Der Kontakt mit den unterschiedlichsten Menschen gehört neben der Möglichkeit zur freien Zeiteinteilung und der Vielfältigkeit der Aufgaben zu den Dingen, die für ihn den Reiz seiner Arbeit ausmachen. "Ich bin überall, wo man mich braucht. Nicht nur handwerklich, sondern auch organisatorisch. Immer wieder bin ich auch einfach als Mensch gefragt."
Samstag und Sonntag unabkömmlich
Die Kehrseite der Medaille für den begeisterten Radsportler: Am Sonntag an einem Rennen teilnehmen, ist für ihn schlichtweg unmöglich. Auch an den Samstagen ist Matthias Schödlbauer zumindest im Sommer meist unabkömmlich. Dann herrscht Hochzeit-Hochsaison.

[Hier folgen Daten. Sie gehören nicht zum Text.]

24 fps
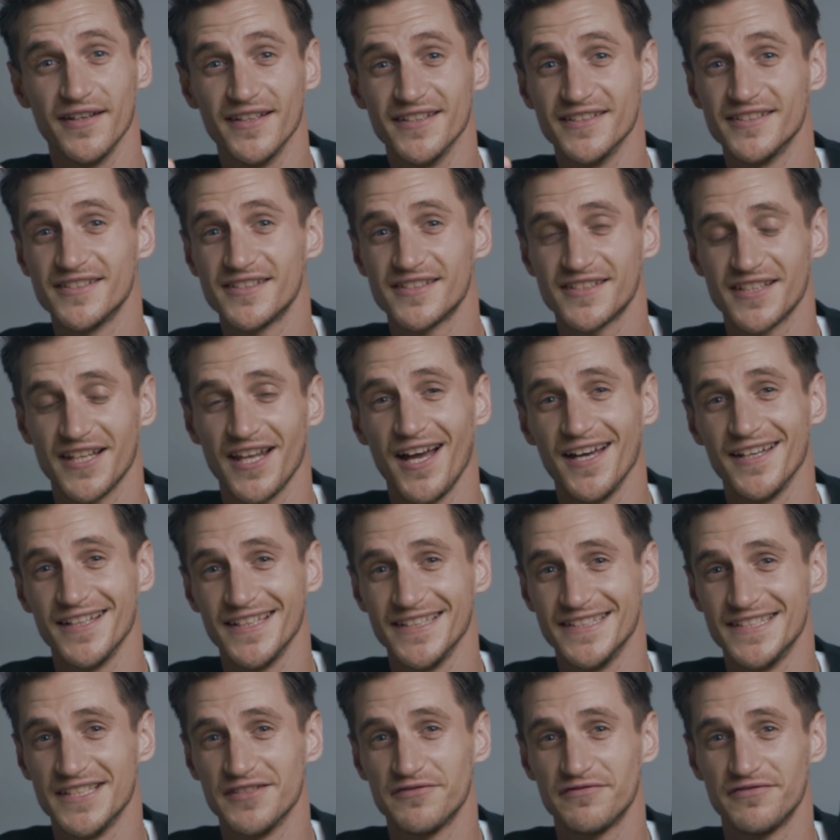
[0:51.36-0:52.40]
is
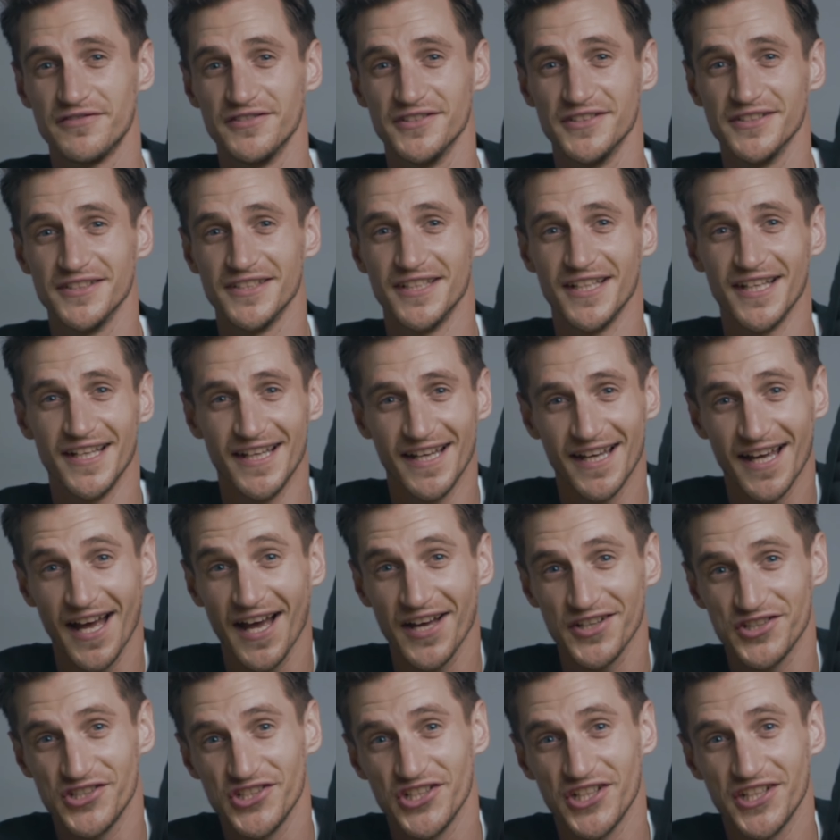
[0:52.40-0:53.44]
slightly different.
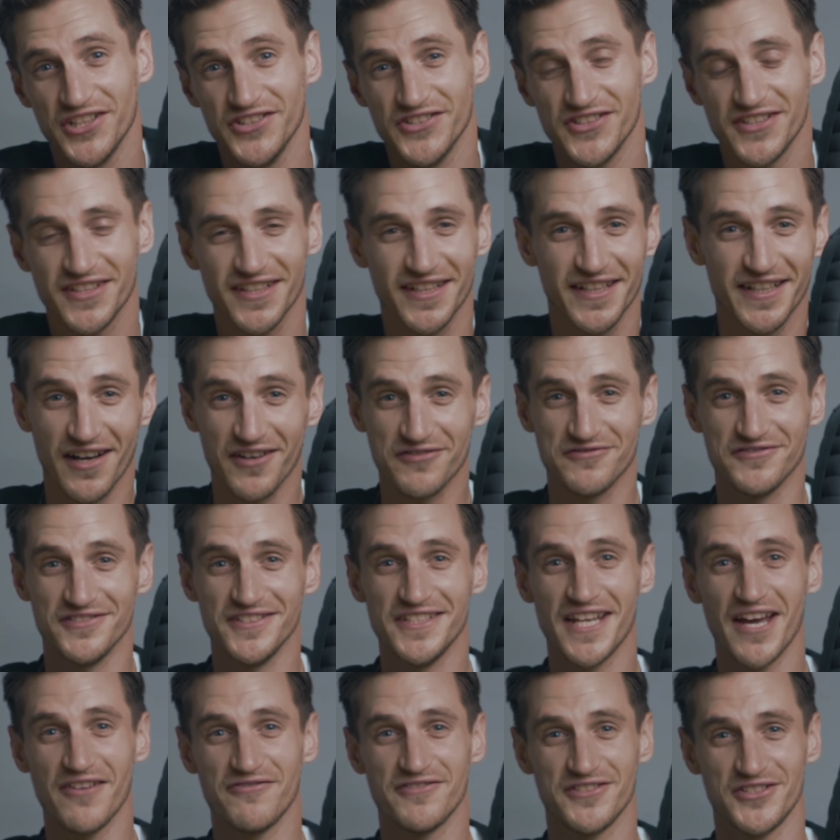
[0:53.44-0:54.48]
As you can see, I've
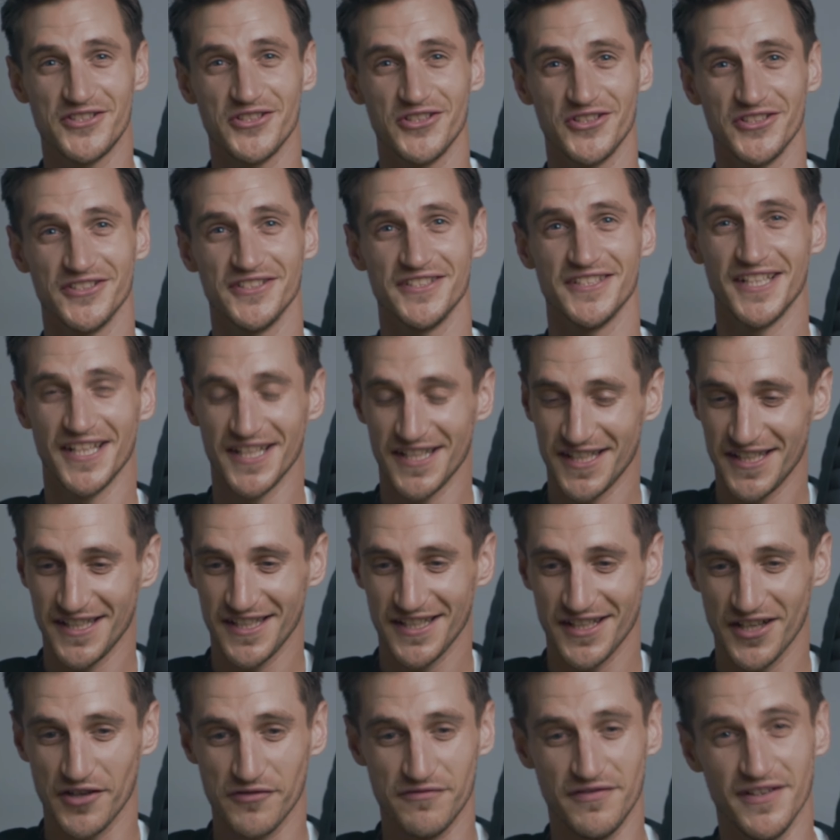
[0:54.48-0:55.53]
never done
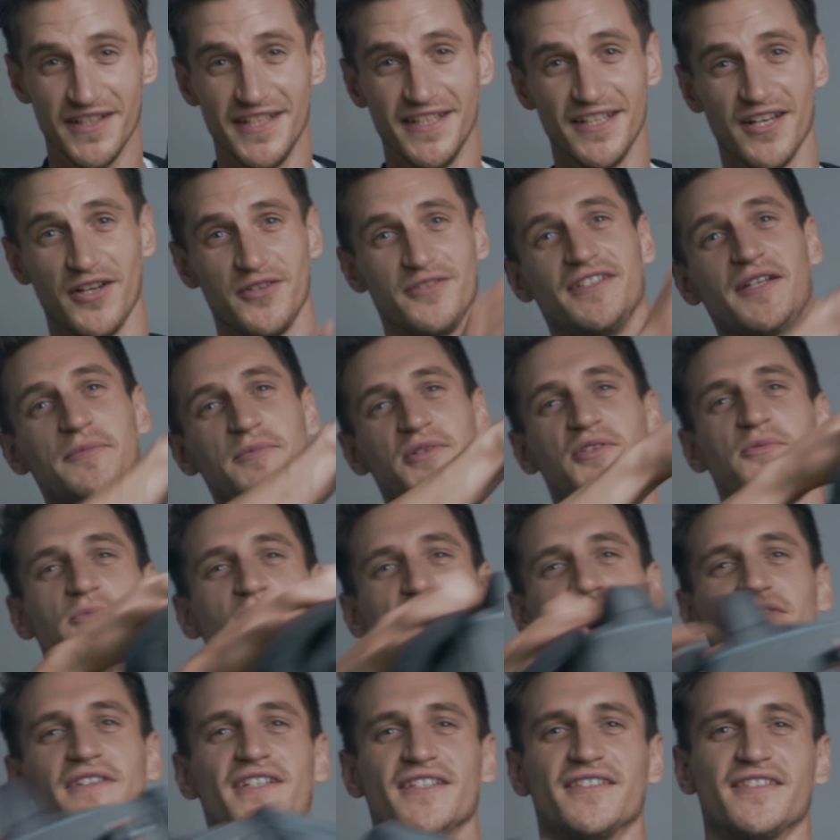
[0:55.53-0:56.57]
a video, let me just
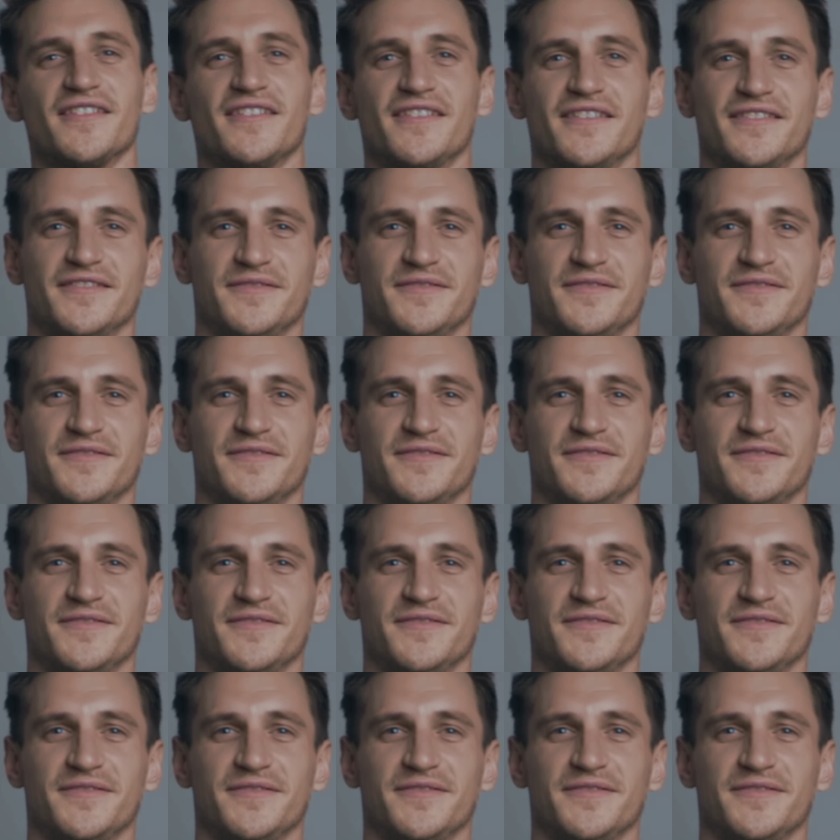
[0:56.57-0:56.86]
move this.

Auch jeder Urlaub ist eine kleine Herausforderung. "Als Mesner ist man schließlich Einzelkämpfer und man braucht immer jemanden, der für diese Zeit die Gottesdienste übernimmt, den Garten gießt oder im Winter den Schnee räumt." An Ostern, Pfingsten, Weihnachten ist ohnehin nicht daran zu denken, sich frei zu nehmen. "Ich genieße es dafür sehr, meinen freien Montag zu haben, an dem ich dann bei gutem Wetter draußen sein kann, wenn andere im Büro sitzen." Auch dafür steht Matthias Schödlbauer gerne am Sonntagmorgen in der Sakristei und füllt die Hostien in die Schale, während sich andere noch eine Tasse Kaffee einschenken und in ihr Brötchen beißen.